##### Records supplied

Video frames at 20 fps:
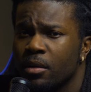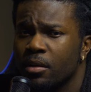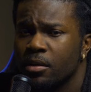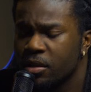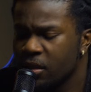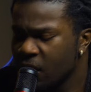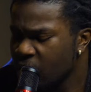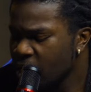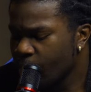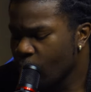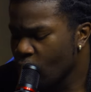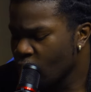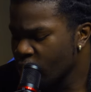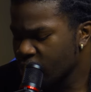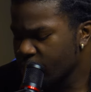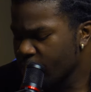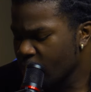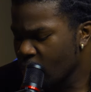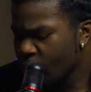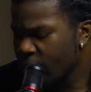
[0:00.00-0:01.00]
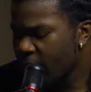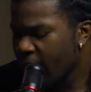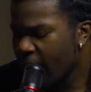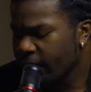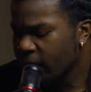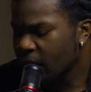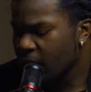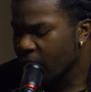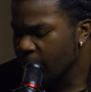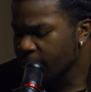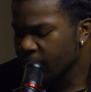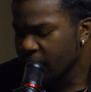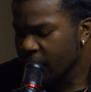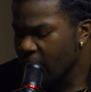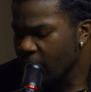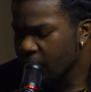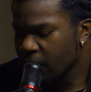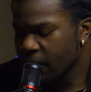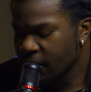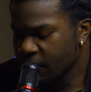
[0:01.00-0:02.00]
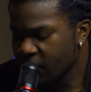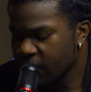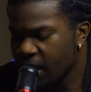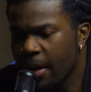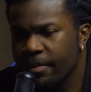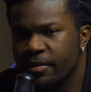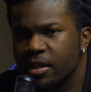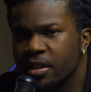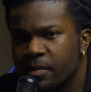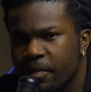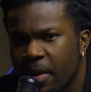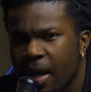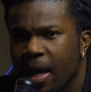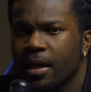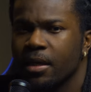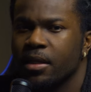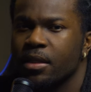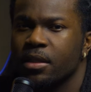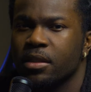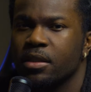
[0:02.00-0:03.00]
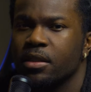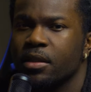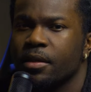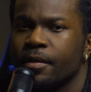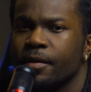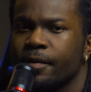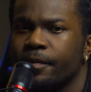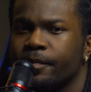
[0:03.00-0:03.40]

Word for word: City boys, bro, we have to come together and stop this madness.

##########

__Exercise details__
Could you copy every record exactly, without the pictures?

__Response box__
Video frames at 20 fps:
[0:00.00-0:01.00]
[0:01.00-0:02.00]
[0:02.00-0:03.00]
[0:03.00-0:03.40]

Word for word: City boys, bro, we have to come together and stop this madness.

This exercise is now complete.